セイノーHDとエアロネクスト、山口・長門でドローンと鉄道の貨客混載連携した新スマート物流の実証実験

セイノーHDとエアロネクスト、山口・長門でドローンと鉄道の貨客混載連携した新スマート物流の実証実験

鮮魚を10km空輸

電通西日本、セイノーホールディングス(HD)、エアロネクストと子会社でドローン物流を手掛けるNEXT DELIVERY、KDDIスマートドローン、山口県長門市は3月14日、長門市街地から俵山地区への生鮮食料(鮮魚)の配送をするため、旅客列車による貨客混載輸送とドローン配送を組み合わせたリレー配送の実証実験を3月13日に実施したと発表した。

長門市は農林水産業、観光産業を基幹産業として発展してきたが、高度経済成長期に産業や人口が都市圏へ集積されるようになると、若者の流出による人口減少に歯止めが掛からず、人口は1990年から2015年までの25年間で25.6%減少。今後、少子高齢化がますます進行していく見通しの中、高齢者の住み良い街を構築するために、日常の買い物など生活利便性の維持が求められている。

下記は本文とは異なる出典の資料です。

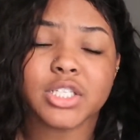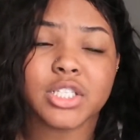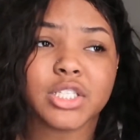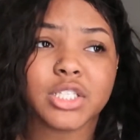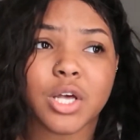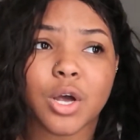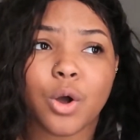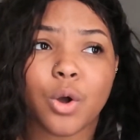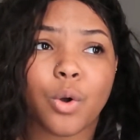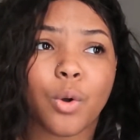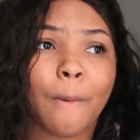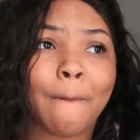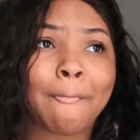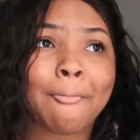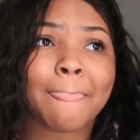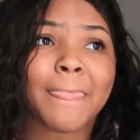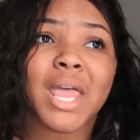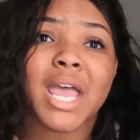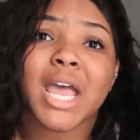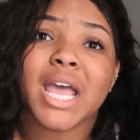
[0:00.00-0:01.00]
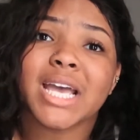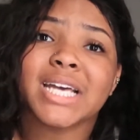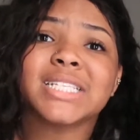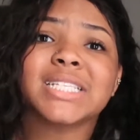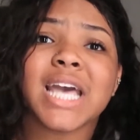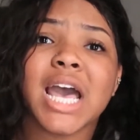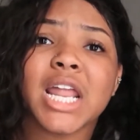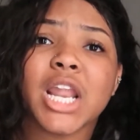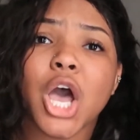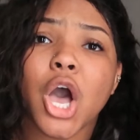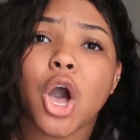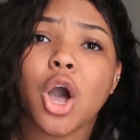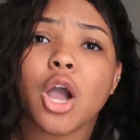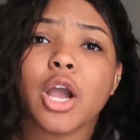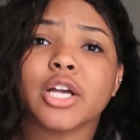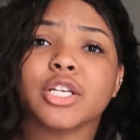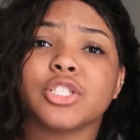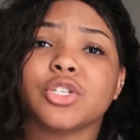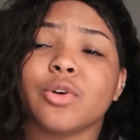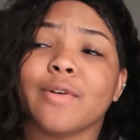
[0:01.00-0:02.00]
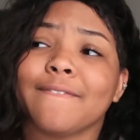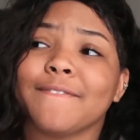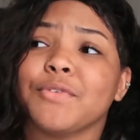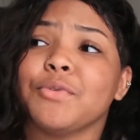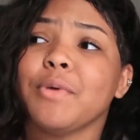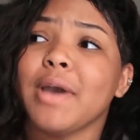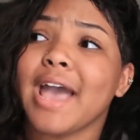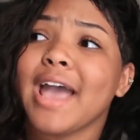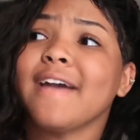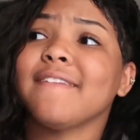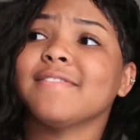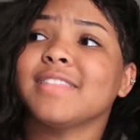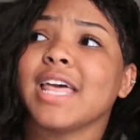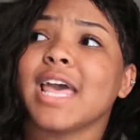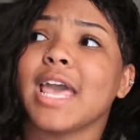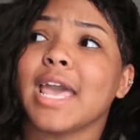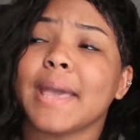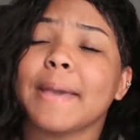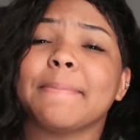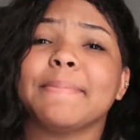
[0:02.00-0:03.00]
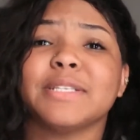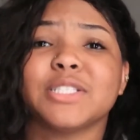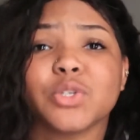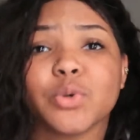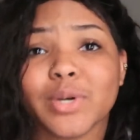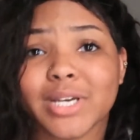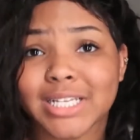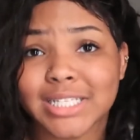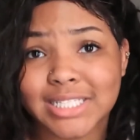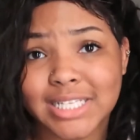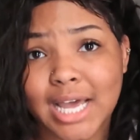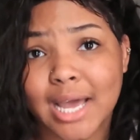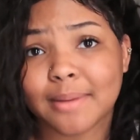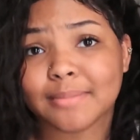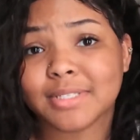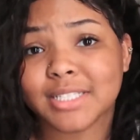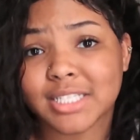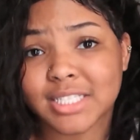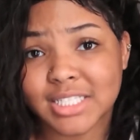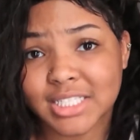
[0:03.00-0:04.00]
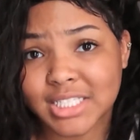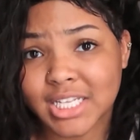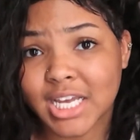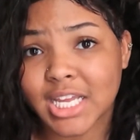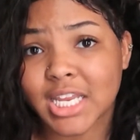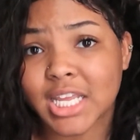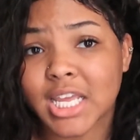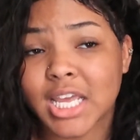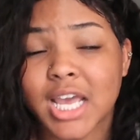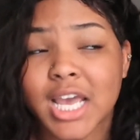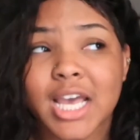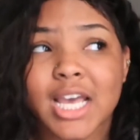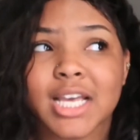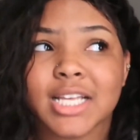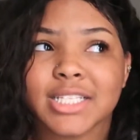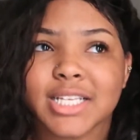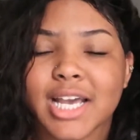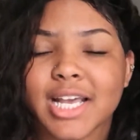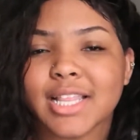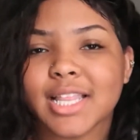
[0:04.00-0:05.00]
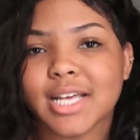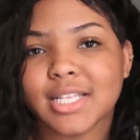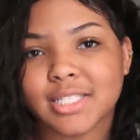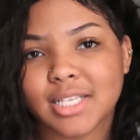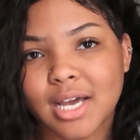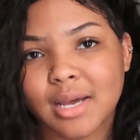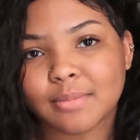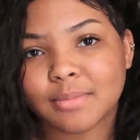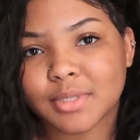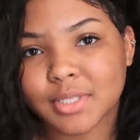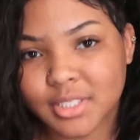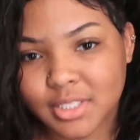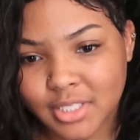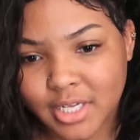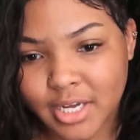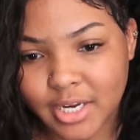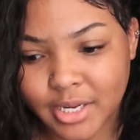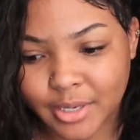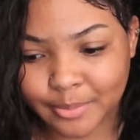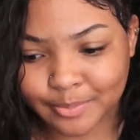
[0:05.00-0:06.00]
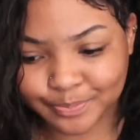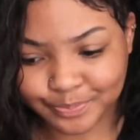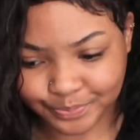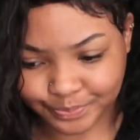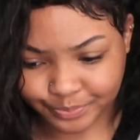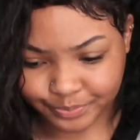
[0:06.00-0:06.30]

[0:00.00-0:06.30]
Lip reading: So it's kind of hard. So if you have that in between time to study, take that time to study.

運送業界も人手不足や採算性から特に過疎地域における配送維持が課題になっている。そこでセイノーHDとエアロネクストを中心に、ラストワンマイルの輸送手段にドローン配送を組み込み、地上輸送とドローン配送を連結、融合する「新スマート物流システム」の導入により、買い物代行や災害時支援、医薬品配送などを行う仕組みを構築することを目指している。

今回は「貨客混載」をテーマとして、仙崎駅から長門湯本駅まではJR美祢線を利用し、JR仙崎線・長門湯本駅前から俵山温泉までドローンを利用して配送を実施した。

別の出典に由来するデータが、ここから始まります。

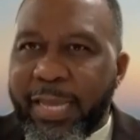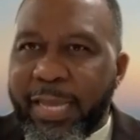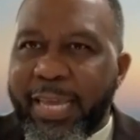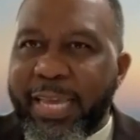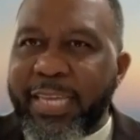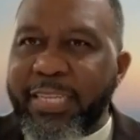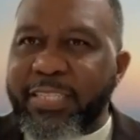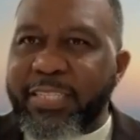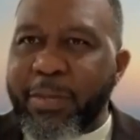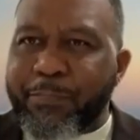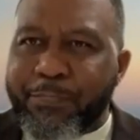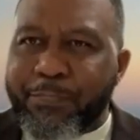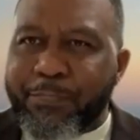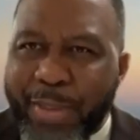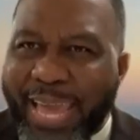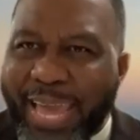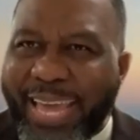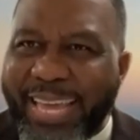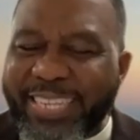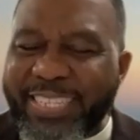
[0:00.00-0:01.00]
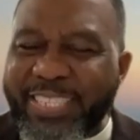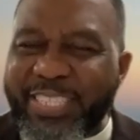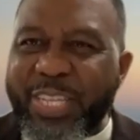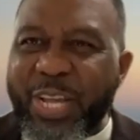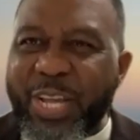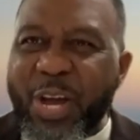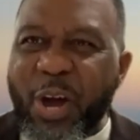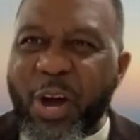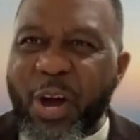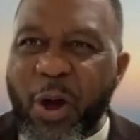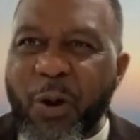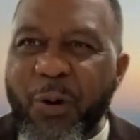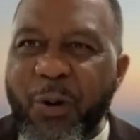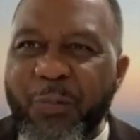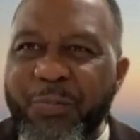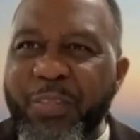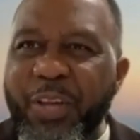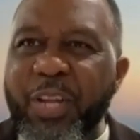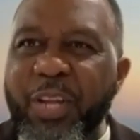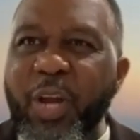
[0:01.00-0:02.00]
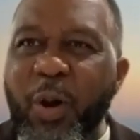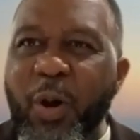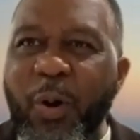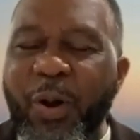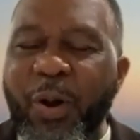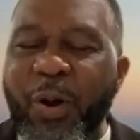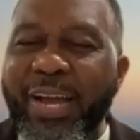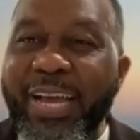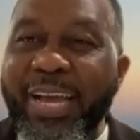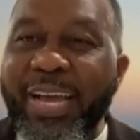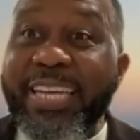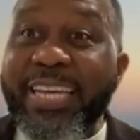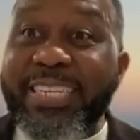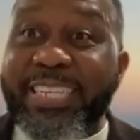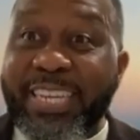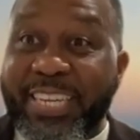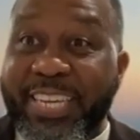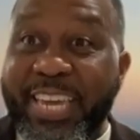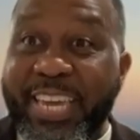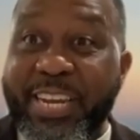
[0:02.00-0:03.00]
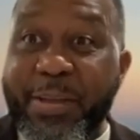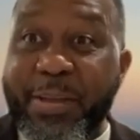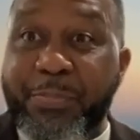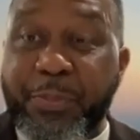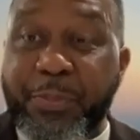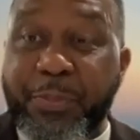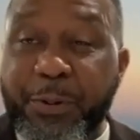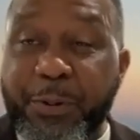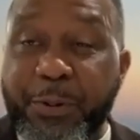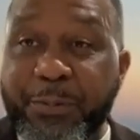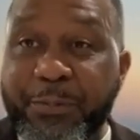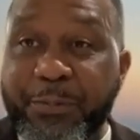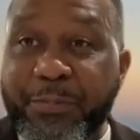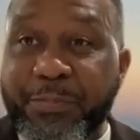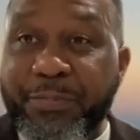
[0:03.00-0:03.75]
He depends on the Lord to get him through,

ドローン配送はエアロネクストとACSLが開発した物流専用ドローン「AirTruck(エアトラック)」を採用。機体の制御には、KDDIスマートドローンが開発したモバイル通信を用いて機体の遠隔制御・自律飛行を可能とするスマートドローンツールズの運航管理システムを活用した。

当日はJR長門湯本駅前から俵山温泉までの片道約10kmをドローンで配送。約20分で飛行し、俵山温泉のゲストハウスのオーナーに生鮮食料品(鮮魚)を届けた。


実証実験に使用した日本発物流専用ドローン“AirTruck


今回ドローン配送された鮮魚 (イカ、メジナ、メバル)

実証実験は電通西日本がプライムとなり、環境普及機構より「令和4年度(2022年度)二酸化炭素排出抑制対策事業費等補助金交付対象事業(社会変革と物流脱炭素化を同時実現する先進技術導入促進事業)」として採択されている。